Elia Aboumrad's losing effort felt like a failure of the imagination -- and the heart. There was, as someone once said of Los Angeles, "no there there." It seemed like the All-Star of earlier appearances just hadn't bothered to show up. Once she realized she'd have to go another round with a hated dish, she froze in the headlights. The result was perfunctory. And undercooked.
Sneaky Deaky Spike Mendelsohn has probably woken up screaming from frozen scallop related nightmares many times since that infamous day in Chicago. But he faced his demons with extraordinary skill, demonstrating brilliantly the ethos of Learn From Your Mistakes.
Dale Talde also tackled a past problem with scallops with great panache. From Worst Plate EVER to something really quite good. An impressive comeback from the Apocalypse -- that also revealed, I'm guessing, a guy who's spent the intervening years thinking about what went wrong the first time -- and how he might have done things differently. In the intervening years, I have made much comedy hay of poor Dale, referring often to his original "Scallops with Butterscotch Sauce" as an experience akin to "felching Mrs. Butterworth." He not only solved his problem -- but made an excellent dish this time around.

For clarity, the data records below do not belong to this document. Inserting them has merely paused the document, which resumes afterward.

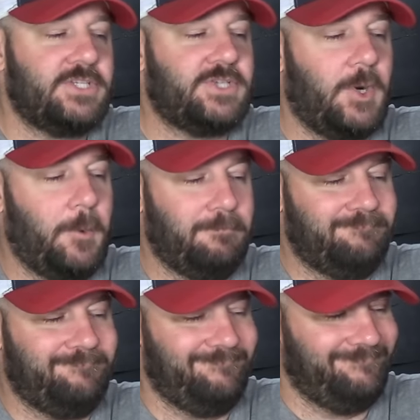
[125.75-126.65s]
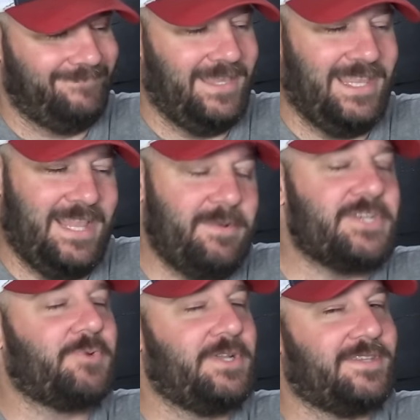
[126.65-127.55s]
So let me
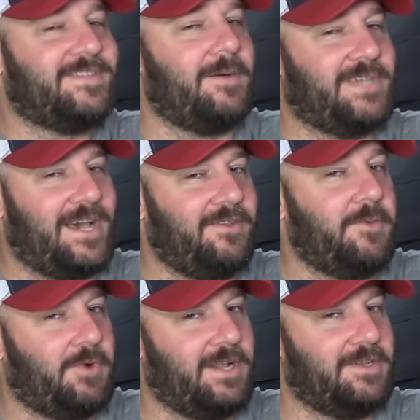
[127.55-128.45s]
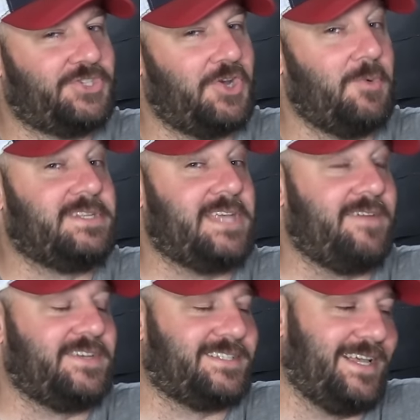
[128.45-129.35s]
just read the subtitle, and then we're going to show you what
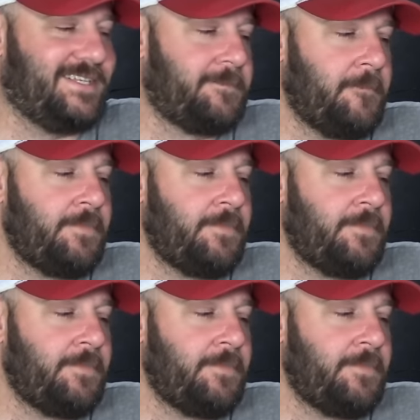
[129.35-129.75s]
Davey says.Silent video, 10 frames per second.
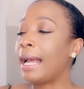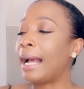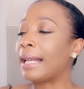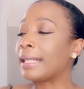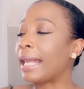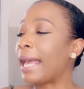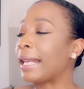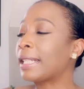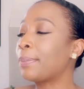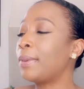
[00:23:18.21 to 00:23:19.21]
has
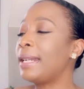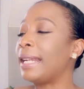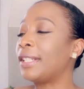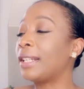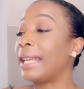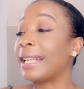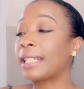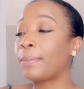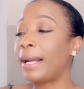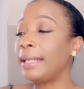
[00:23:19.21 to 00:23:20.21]
exponentially
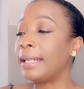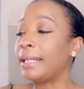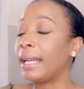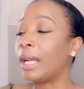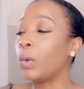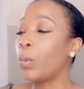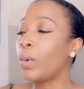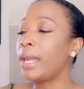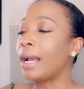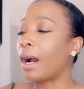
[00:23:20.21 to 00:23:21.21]
expanded and
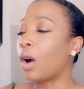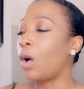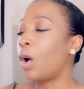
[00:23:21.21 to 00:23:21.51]
we areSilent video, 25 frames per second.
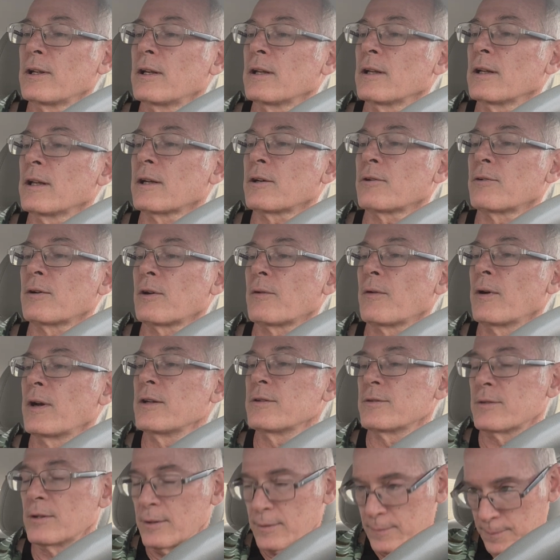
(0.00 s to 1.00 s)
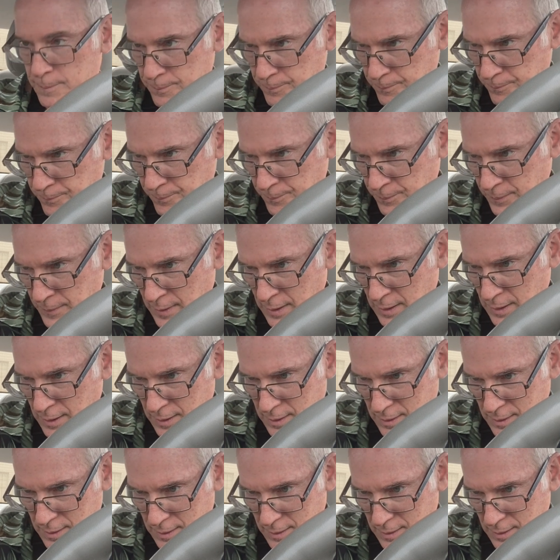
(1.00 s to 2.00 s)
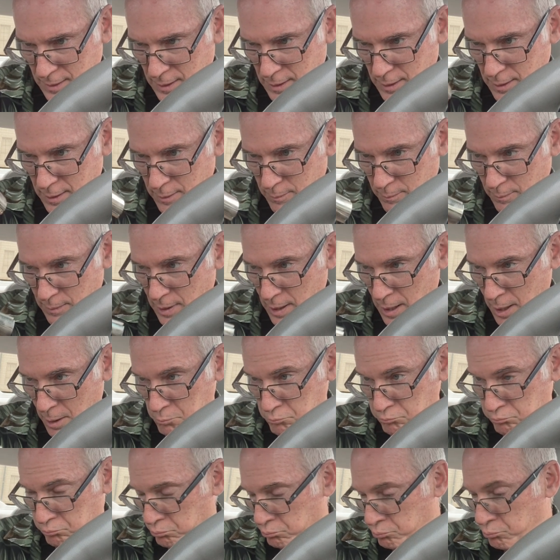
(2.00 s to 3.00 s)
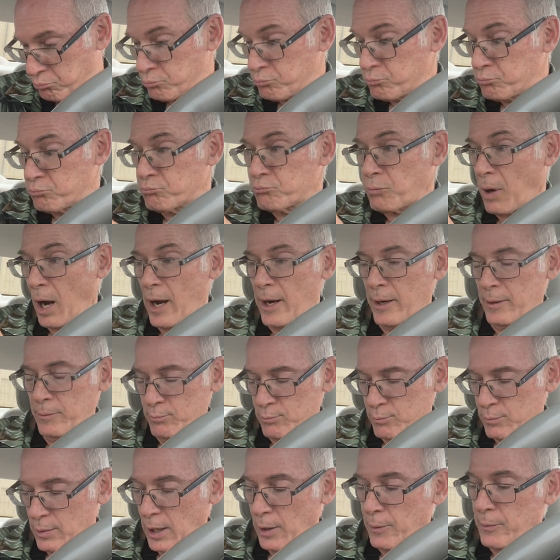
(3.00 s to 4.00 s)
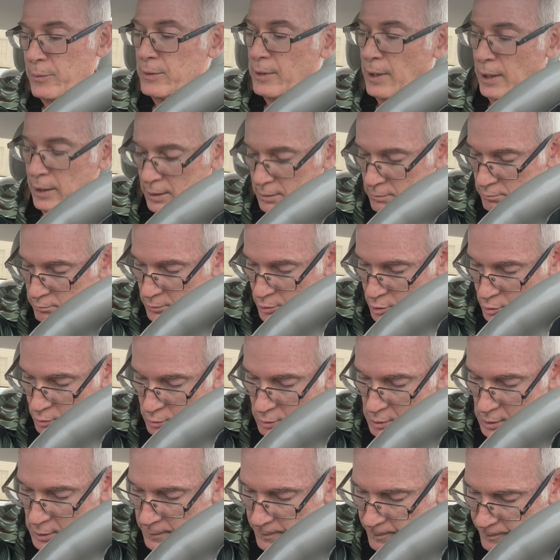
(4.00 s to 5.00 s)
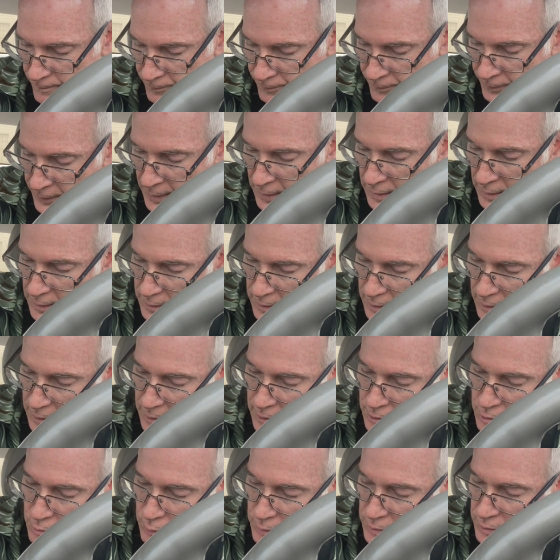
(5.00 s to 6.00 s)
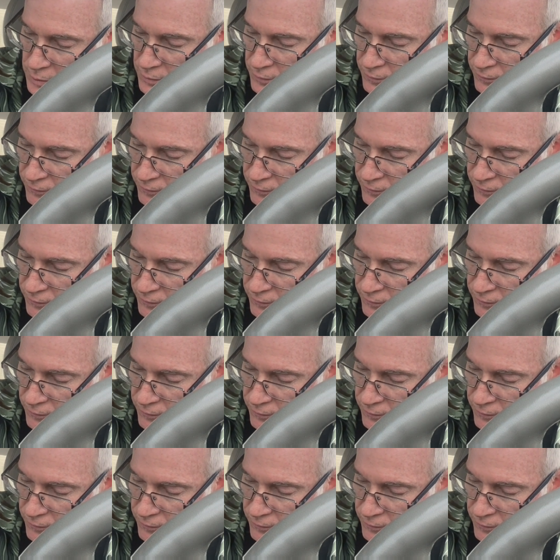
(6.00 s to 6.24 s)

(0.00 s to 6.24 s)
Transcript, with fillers: electric razor. uh, I, I was like, cool. Now this was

Angelo Sosa, rested and ready, got to do what he could have/should have done had he not been freckling the bowl in Singapore. He won the day.
An exciting Episide 1.
Still. I feel bad about beating up on Fabio. Maybe I'm losing my edge. Maybe I should leave the bloodletting to my sinister French colleague, Eric Ripert. Or that English guy ... what was his name? Maybe I should confine myself to constructive criticism. To a kinder, gentler, more mentor-like approach. Wear a big fluffy f---ing sweater to Judges' Table, speak in quiet, melifluous Garrison Keilloresque tones. Maybe lay off the gin.